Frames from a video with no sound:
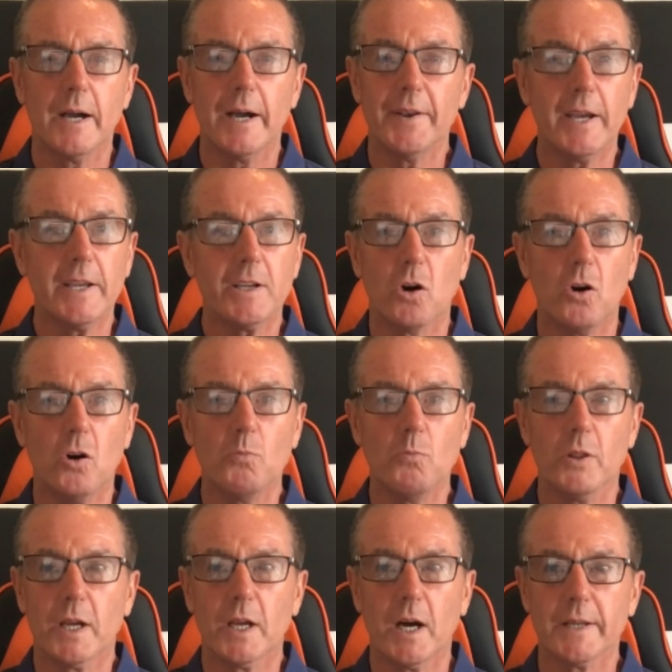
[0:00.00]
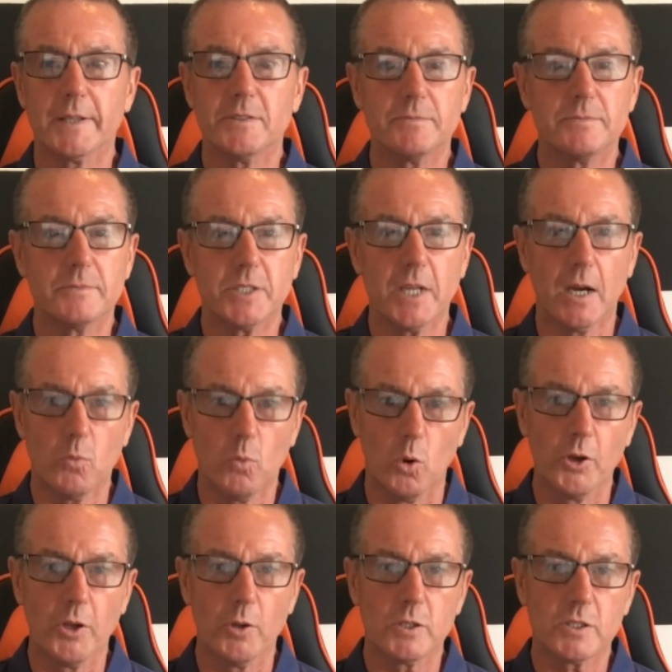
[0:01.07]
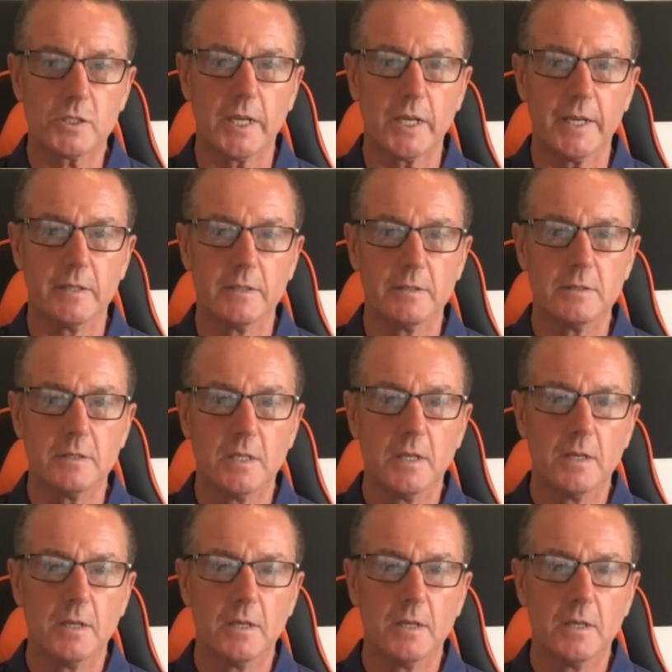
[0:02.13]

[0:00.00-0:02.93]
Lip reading: and I got on with a guy. Jack Warner was seen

§ Exercise: Pick every line containing the word "with" out of the material, and copy those lines.

§ Output:
Frames from a video with no sound:
Lip reading: and I got on with a guy. Jack Warner was seen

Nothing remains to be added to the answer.